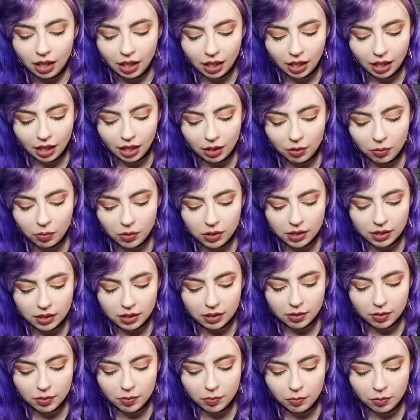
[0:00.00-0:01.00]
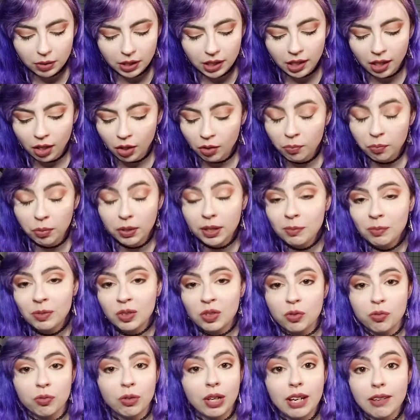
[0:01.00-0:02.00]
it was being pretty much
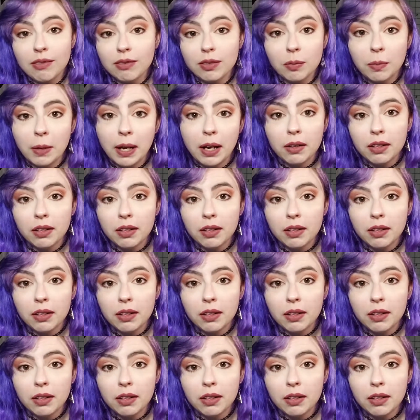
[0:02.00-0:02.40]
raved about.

...

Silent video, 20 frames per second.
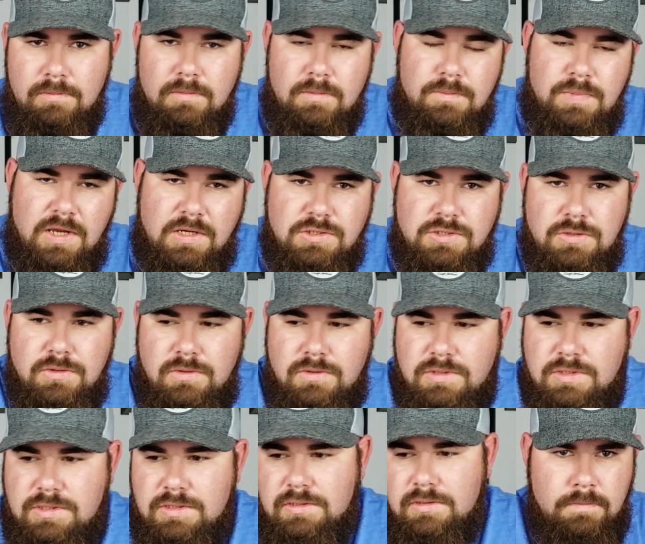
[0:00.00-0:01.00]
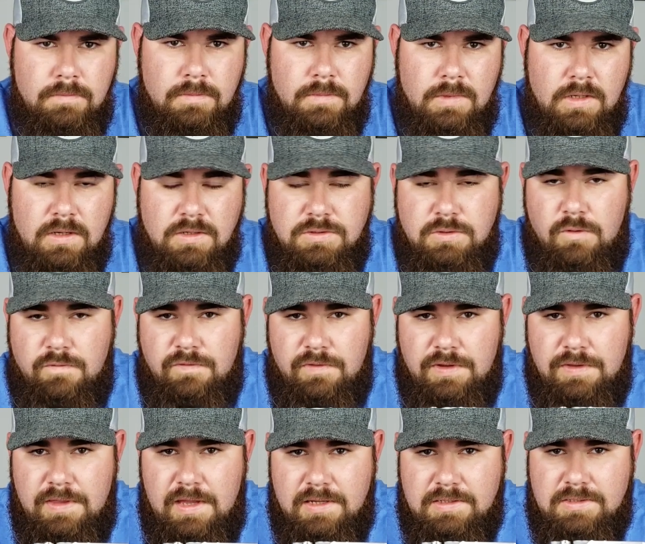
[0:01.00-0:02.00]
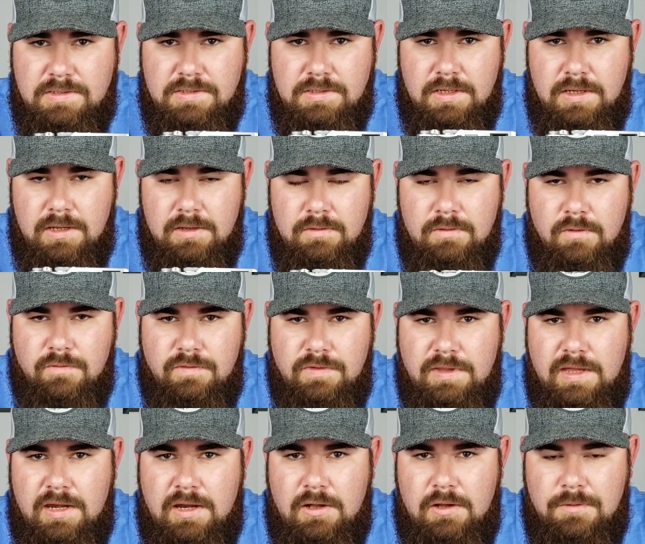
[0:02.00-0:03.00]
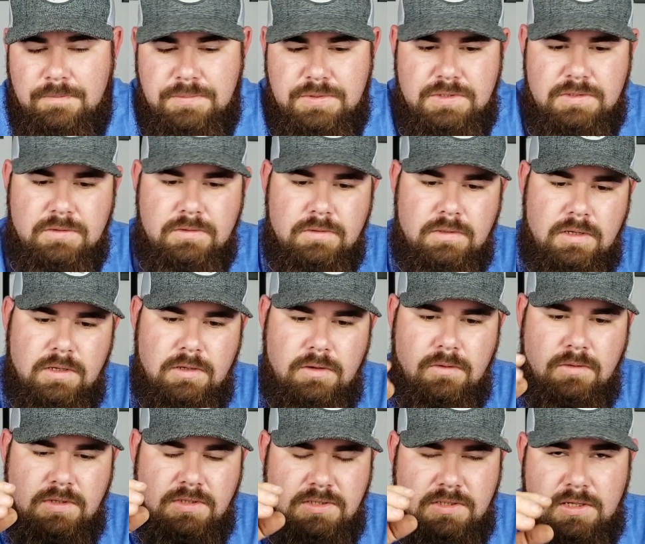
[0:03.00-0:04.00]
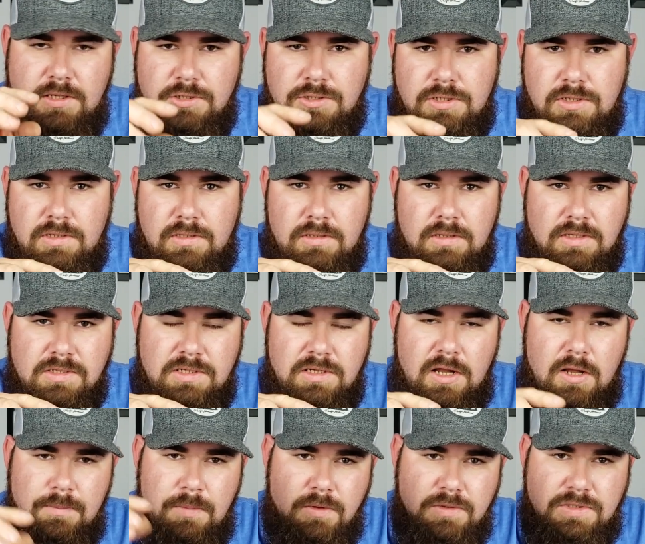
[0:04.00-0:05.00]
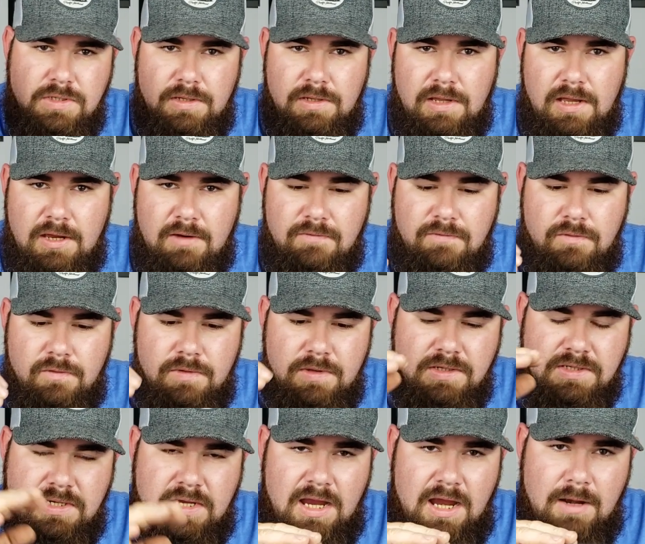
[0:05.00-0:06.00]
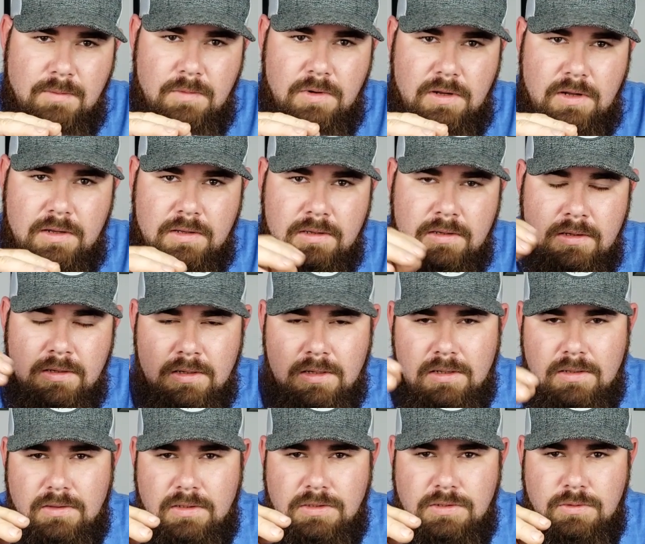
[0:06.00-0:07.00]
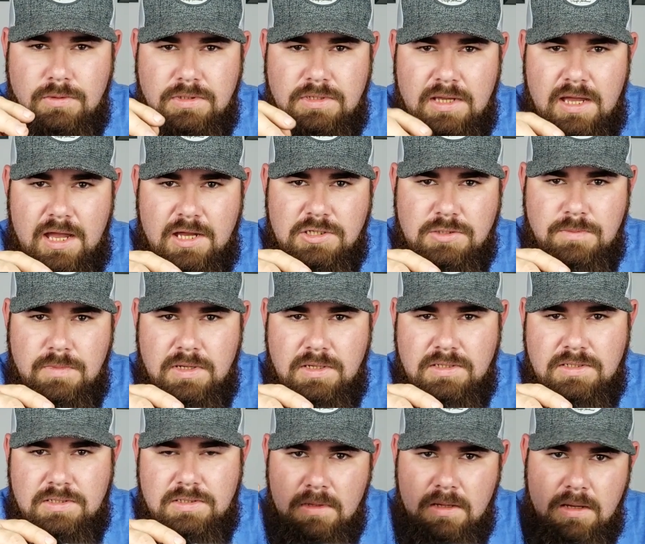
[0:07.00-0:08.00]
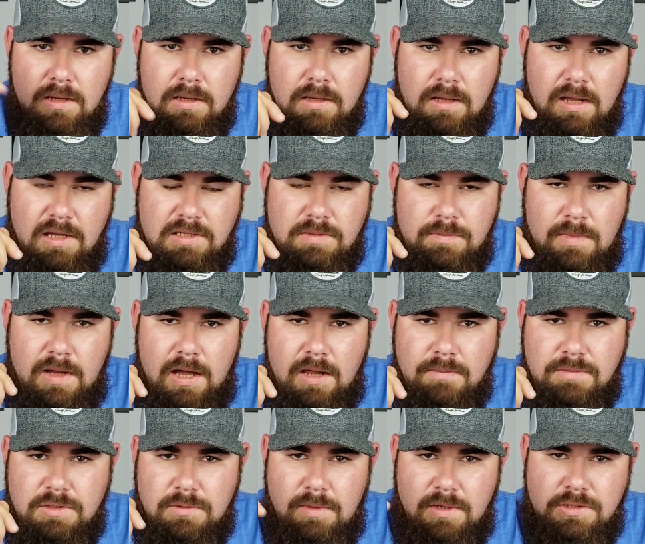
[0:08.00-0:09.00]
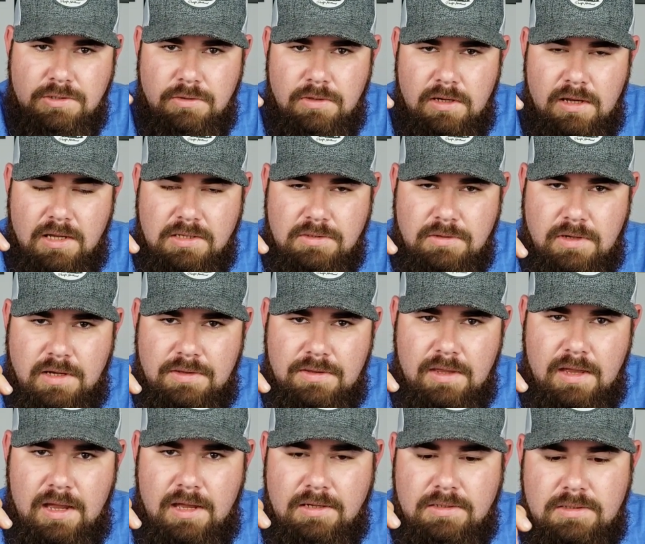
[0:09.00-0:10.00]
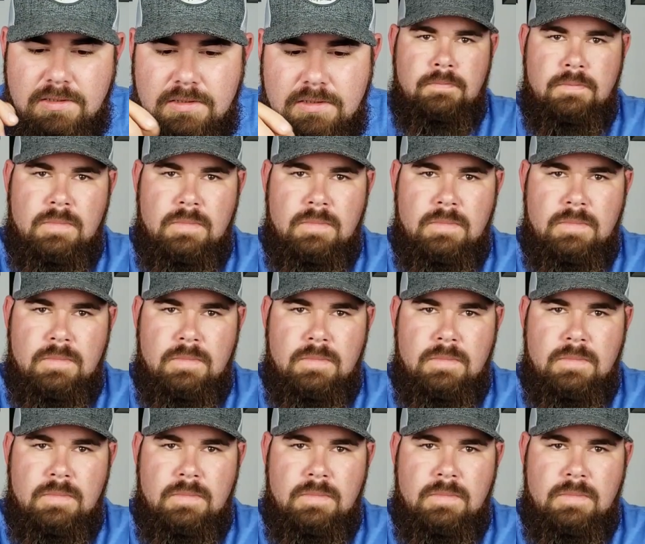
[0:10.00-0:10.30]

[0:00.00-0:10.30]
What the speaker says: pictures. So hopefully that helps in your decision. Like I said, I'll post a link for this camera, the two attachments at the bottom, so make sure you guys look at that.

» Exercise goal
From the records above, return exactly the lines running from the one that contains "[0:08.00-0:09.00]" down to the one that contains "What the speaker", both included, without any pictures.

» Result of this task
[0:08.00-0:09.00]
[0:09.00-0:10.00]
[0:10.00-0:10.30]

[0:00.00-0:10.30]
What the speaker says: pictures. So hopefully that helps in your decision. Like I said, I'll post a link for this camera, the two attachments at the bottom, so make sure you guys look at that.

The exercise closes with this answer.